Stored data:
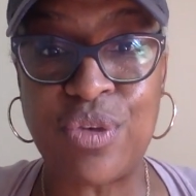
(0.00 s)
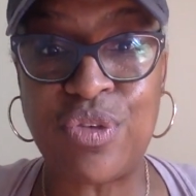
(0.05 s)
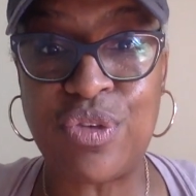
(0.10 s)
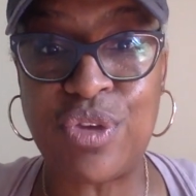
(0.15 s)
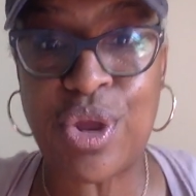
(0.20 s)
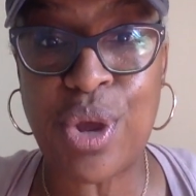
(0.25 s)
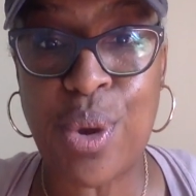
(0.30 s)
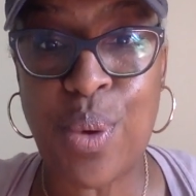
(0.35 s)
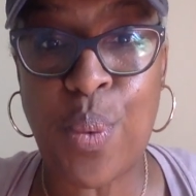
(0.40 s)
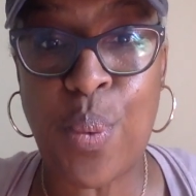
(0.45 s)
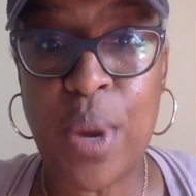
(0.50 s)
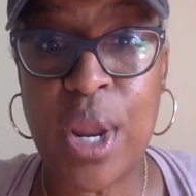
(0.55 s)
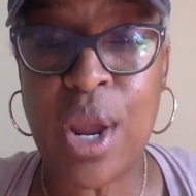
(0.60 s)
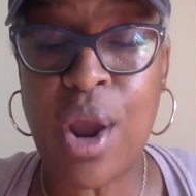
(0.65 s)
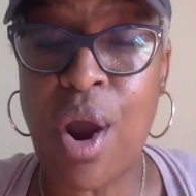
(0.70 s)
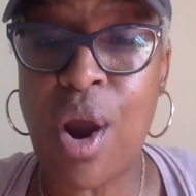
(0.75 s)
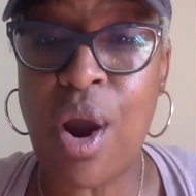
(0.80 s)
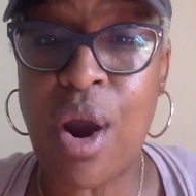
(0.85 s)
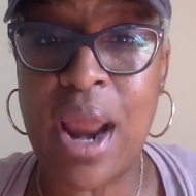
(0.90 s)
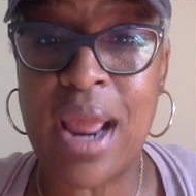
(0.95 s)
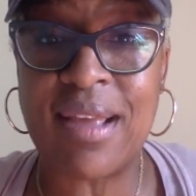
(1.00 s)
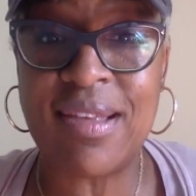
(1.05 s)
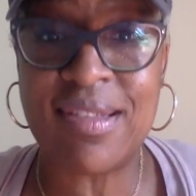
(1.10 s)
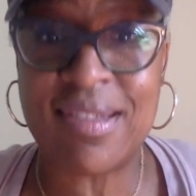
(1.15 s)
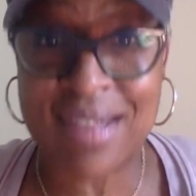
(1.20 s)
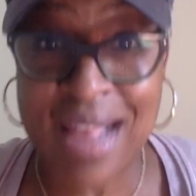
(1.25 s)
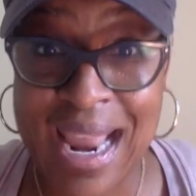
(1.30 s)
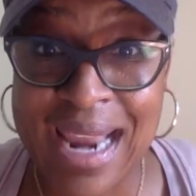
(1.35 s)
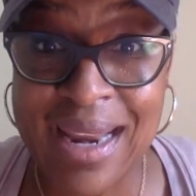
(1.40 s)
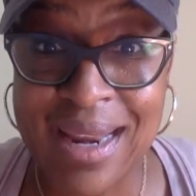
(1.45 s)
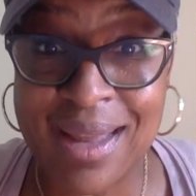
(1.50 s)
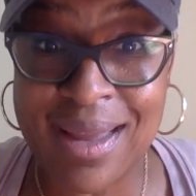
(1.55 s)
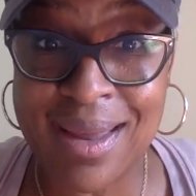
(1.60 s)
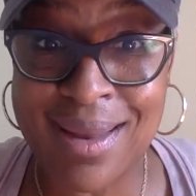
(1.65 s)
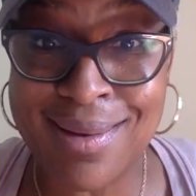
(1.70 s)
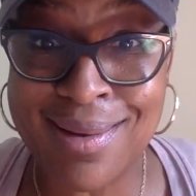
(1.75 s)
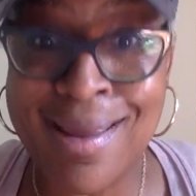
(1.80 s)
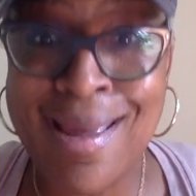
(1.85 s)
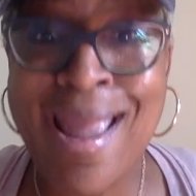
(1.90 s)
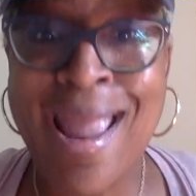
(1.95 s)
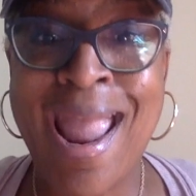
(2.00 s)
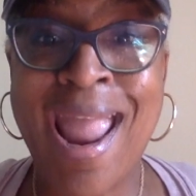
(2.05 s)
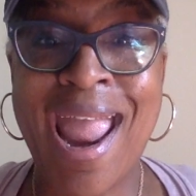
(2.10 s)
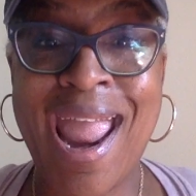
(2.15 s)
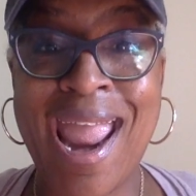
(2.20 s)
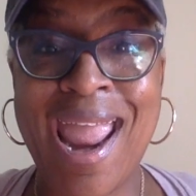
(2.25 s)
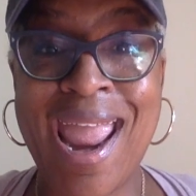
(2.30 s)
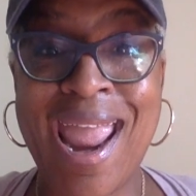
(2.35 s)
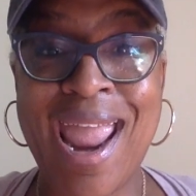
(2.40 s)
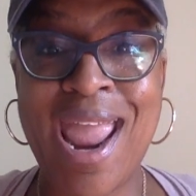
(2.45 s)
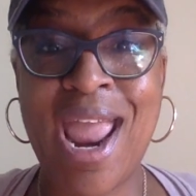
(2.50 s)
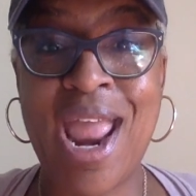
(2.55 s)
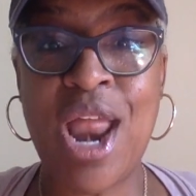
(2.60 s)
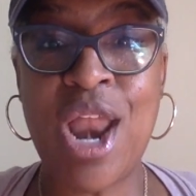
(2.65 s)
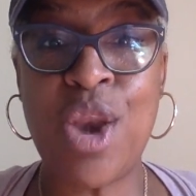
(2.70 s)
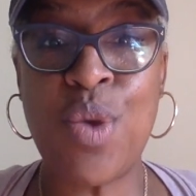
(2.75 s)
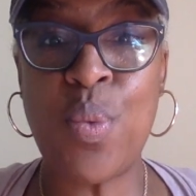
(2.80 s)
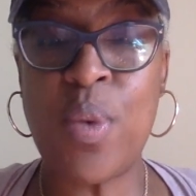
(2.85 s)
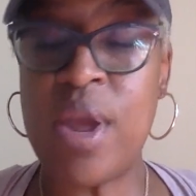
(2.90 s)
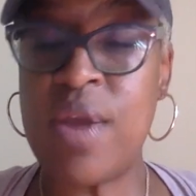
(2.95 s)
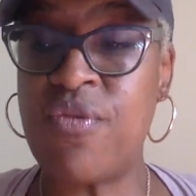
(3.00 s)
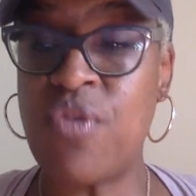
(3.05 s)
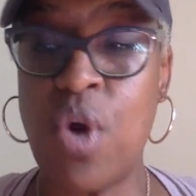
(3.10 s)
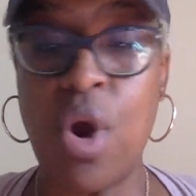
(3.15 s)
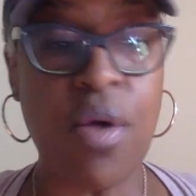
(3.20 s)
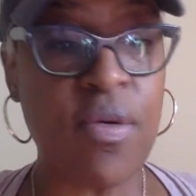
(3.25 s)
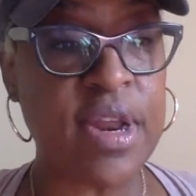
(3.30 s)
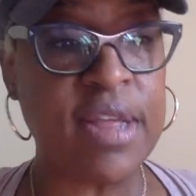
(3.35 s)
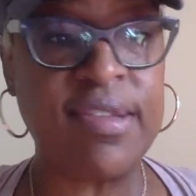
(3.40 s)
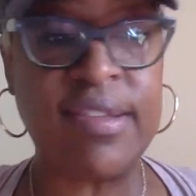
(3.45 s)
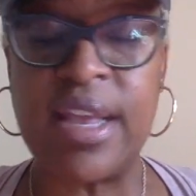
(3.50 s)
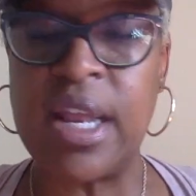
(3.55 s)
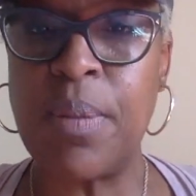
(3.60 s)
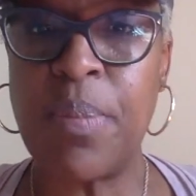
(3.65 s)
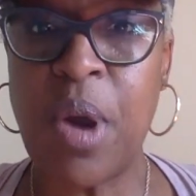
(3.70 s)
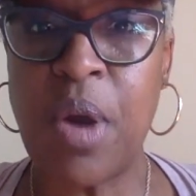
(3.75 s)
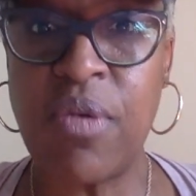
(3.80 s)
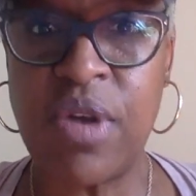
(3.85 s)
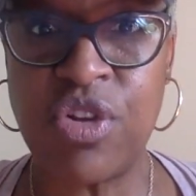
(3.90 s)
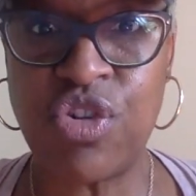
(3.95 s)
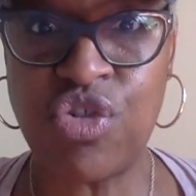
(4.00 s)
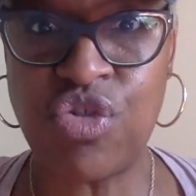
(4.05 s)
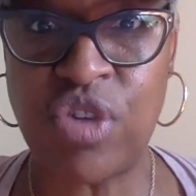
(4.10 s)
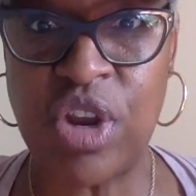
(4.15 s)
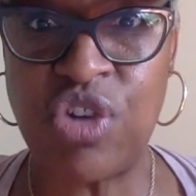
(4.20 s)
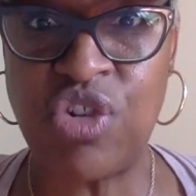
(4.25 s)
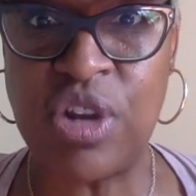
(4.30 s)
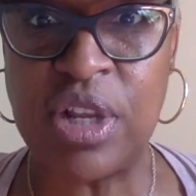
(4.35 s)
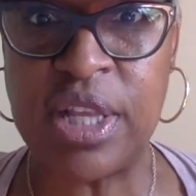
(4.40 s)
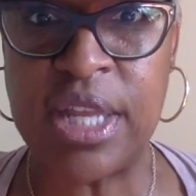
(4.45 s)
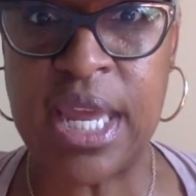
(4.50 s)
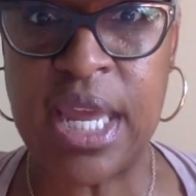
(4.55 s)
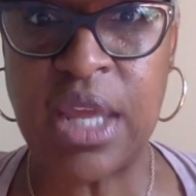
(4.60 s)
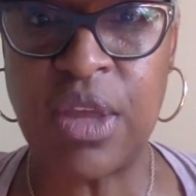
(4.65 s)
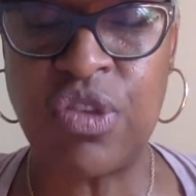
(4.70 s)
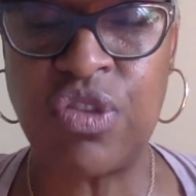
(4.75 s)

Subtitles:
So we are excited, and we've already set up our registration link.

● The task
The answer must be the entries above, printed exactly, with no pictures.

● Written response
(0.00 s)
(0.05 s)
(0.10 s)
(0.15 s)
(0.20 s)
(0.25 s)
(0.30 s)
(0.35 s)
(0.40 s)
(0.45 s)
(0.50 s)
(0.55 s)
(0.60 s)
(0.65 s)
(0.70 s)
(0.75 s)
(0.80 s)
(0.85 s)
(0.90 s)
(0.95 s)
(1.00 s)
(1.05 s)
(1.10 s)
(1.15 s)
(1.20 s)
(1.25 s)
(1.30 s)
(1.35 s)
(1.40 s)
(1.45 s)
(1.50 s)
(1.55 s)
(1.60 s)
(1.65 s)
(1.70 s)
(1.75 s)
(1.80 s)
(1.85 s)
(1.90 s)
(1.95 s)
(2.00 s)
(2.05 s)
(2.10 s)
(2.15 s)
(2.20 s)
(2.25 s)
(2.30 s)
(2.35 s)
(2.40 s)
(2.45 s)
(2.50 s)
(2.55 s)
(2.60 s)
(2.65 s)
(2.70 s)
(2.75 s)
(2.80 s)
(2.85 s)
(2.90 s)
(2.95 s)
(3.00 s)
(3.05 s)
(3.10 s)
(3.15 s)
(3.20 s)
(3.25 s)
(3.30 s)
(3.35 s)
(3.40 s)
(3.45 s)
(3.50 s)
(3.55 s)
(3.60 s)
(3.65 s)
(3.70 s)
(3.75 s)
(3.80 s)
(3.85 s)
(3.90 s)
(3.95 s)
(4.00 s)
(4.05 s)
(4.10 s)
(4.15 s)
(4.20 s)
(4.25 s)
(4.30 s)
(4.35 s)
(4.40 s)
(4.45 s)
(4.50 s)
(4.55 s)
(4.60 s)
(4.65 s)
(4.70 s)
(4.75 s)

Subtitles:
So we are excited, and we've already set up our registration link.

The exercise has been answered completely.